Writing in the April 1 edition of Nature Communications, a team of researchers led by Tim Caro, a professor of wildlife biology at University of California, Davis, reports their analysis of several long-held theories to why zebras have stripes.
In the more than 120 years that have passed since Charles Darwin and Alfred Russle Wallace debated why zebras are striped, a number of theories have emerged. These include:
- Zebras are striped as a form of camouflage
- The stripes visually confuse predatory carnivores, lowing likelihood of attack
- Stripes are a method of regulating body heat
- The stripes play some type of social function
- Stripes act as a deterrent to attacks by exoparasites such as biting flies.
Caro and his collaborators tested all five of these leading zebra stripe theories, ruling out all but the last one.
To do this the team mapped the geographic distribution of the seven different species of zebras, horses, asses and their subspecies. The thickness, location and intensity of stripes on these animals was also recorded. Then, the researchers compared this data with additional variables including the animals' proximity to woodland areas, nearby ranges of large predators, temperature, and geographic distribution of biting flies such as horseflies and tsetse flies.
The researchers examined where these variables overlapped with the location of stripped animals. Based on their evaluation, all of the hypotheses were ruled out except for avoiding biting flies.
"I was amazed by our results," Caro said in a statement. "Again and again, there was greater striping on areas of the body in those parts of the world where there was more annoyance from biting flies."
The theory that stripes could be a form of bug repellant was elevated by a 2012 study that suggested that biting flies are most attracted to dark surfaces and repelled by lighter ones, but that striped surfaces seemed to confuse the biting flies more of all.
However, that study did not make clear why more animals are not stripped, if striped patterns are so effective at deterring biting flies. Caro's study attempts to answer this question through geographic analysis.

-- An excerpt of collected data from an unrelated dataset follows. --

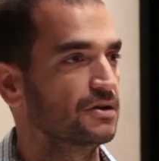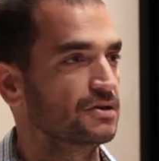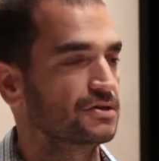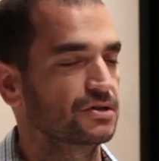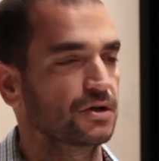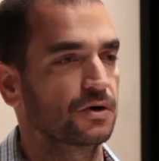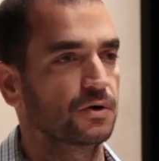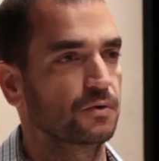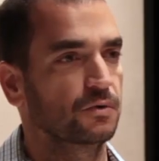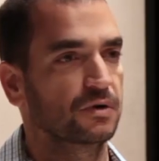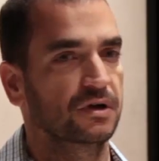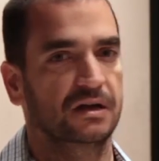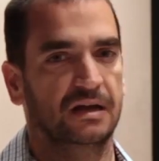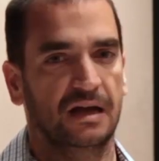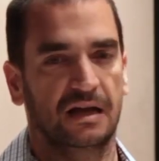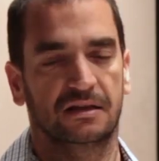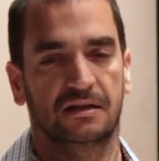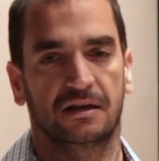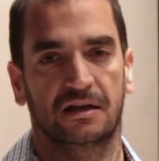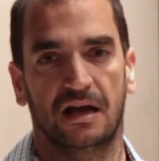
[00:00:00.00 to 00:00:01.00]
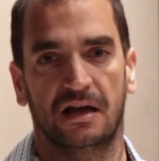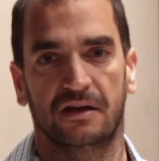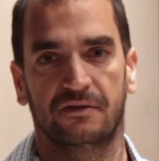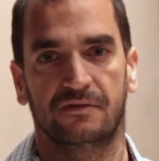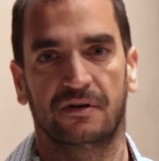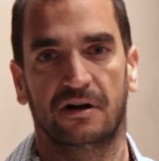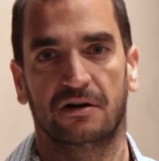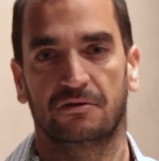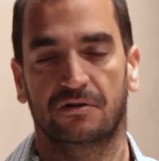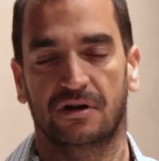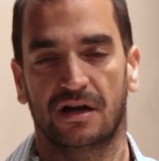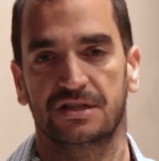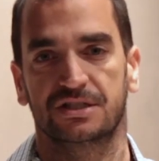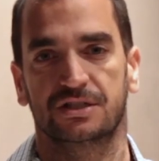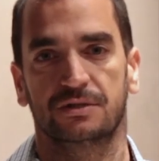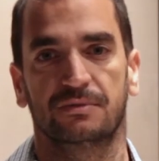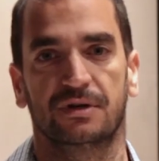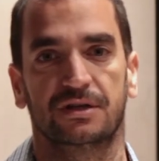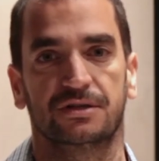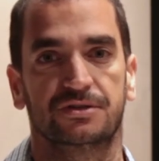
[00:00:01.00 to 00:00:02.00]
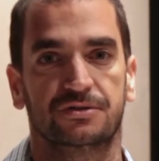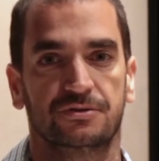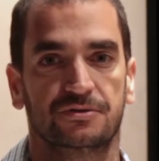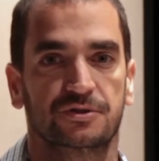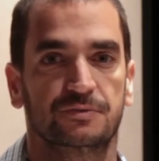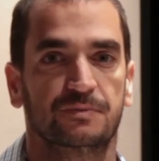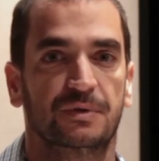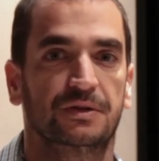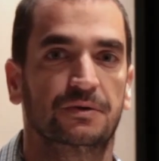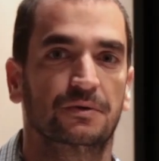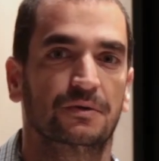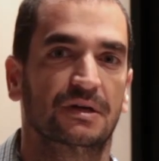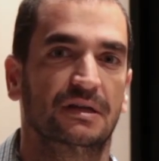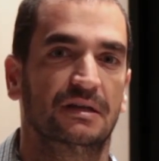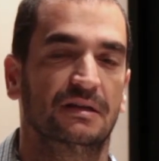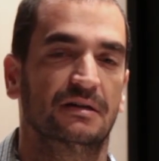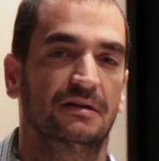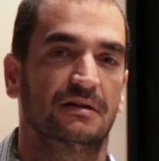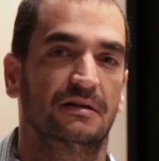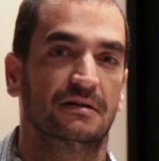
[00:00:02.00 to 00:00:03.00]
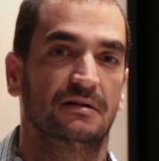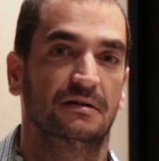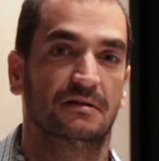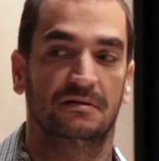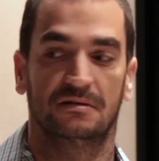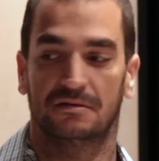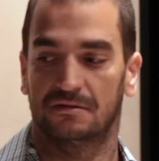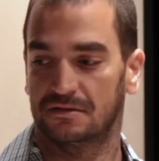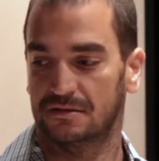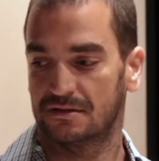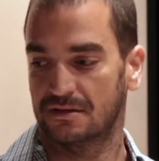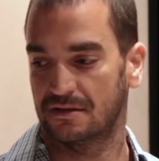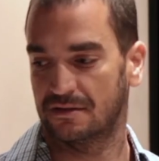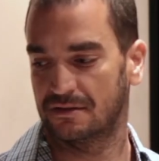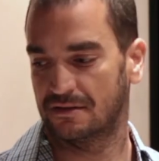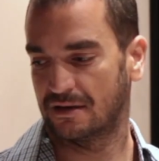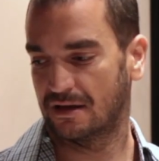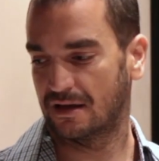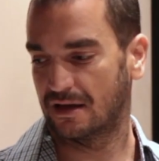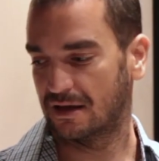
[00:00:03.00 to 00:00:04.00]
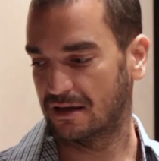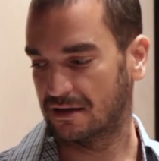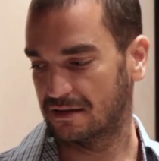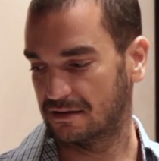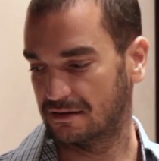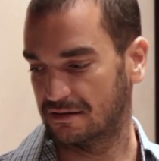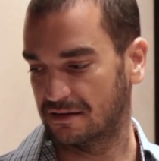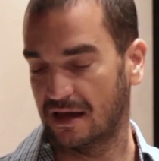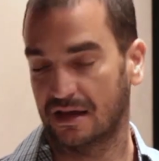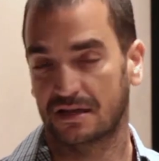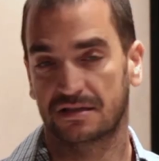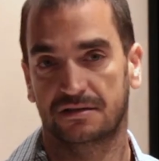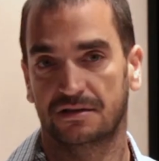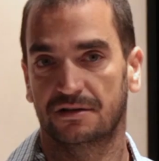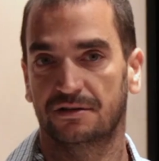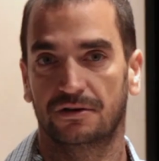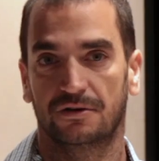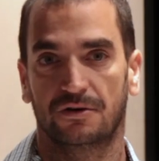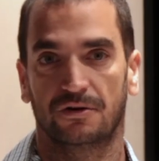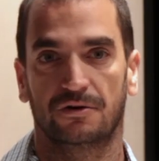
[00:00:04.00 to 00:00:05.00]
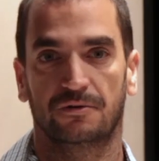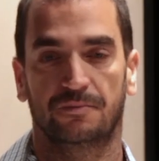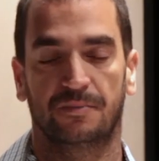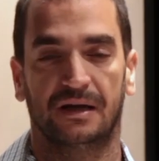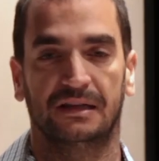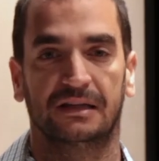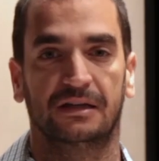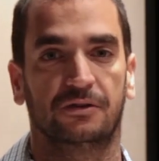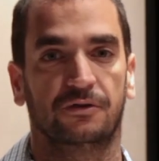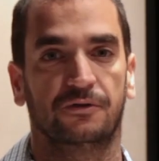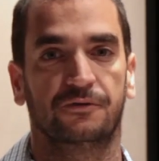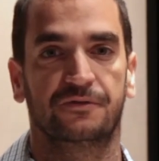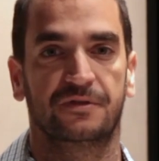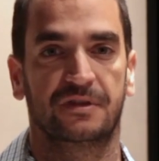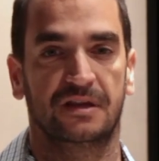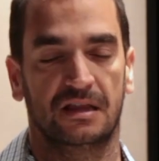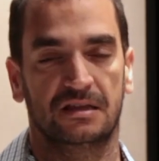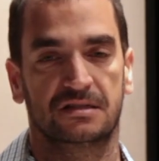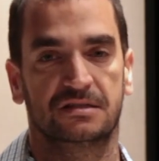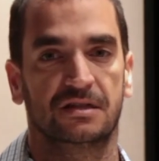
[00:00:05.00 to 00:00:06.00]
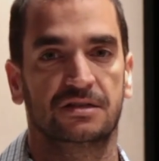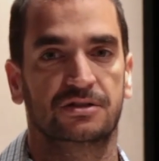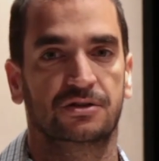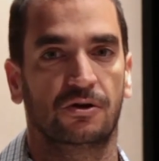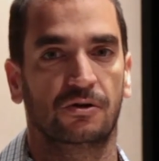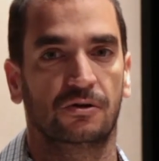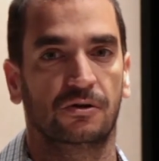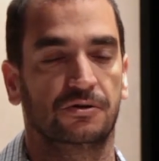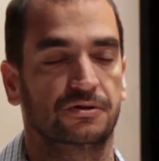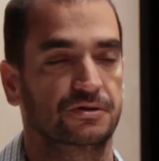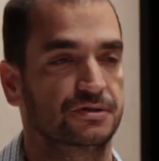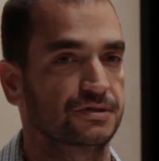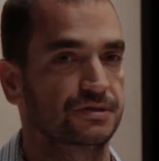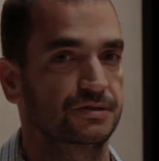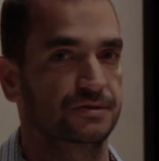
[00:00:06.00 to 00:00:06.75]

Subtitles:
So we can have our customer choose between the exterior palette of the NCS colors.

After examining their data, his team found that there was a strong association with geographic areas where striped animals live and where biting flies also tend to thrive for months on end.
"I was surprised myself to see, again and again and again, greater intensity of striping on species and subspecies where we have this biting fly annoyance for months," Caro told NBC News.
Caro said that the research provides ecological validity to the biting fly hypothesis, which will open the doors to future scientific inquiries into why biting flies are distracted by striped patterns and why zebras, in particular, are so vulnerable to biting flies.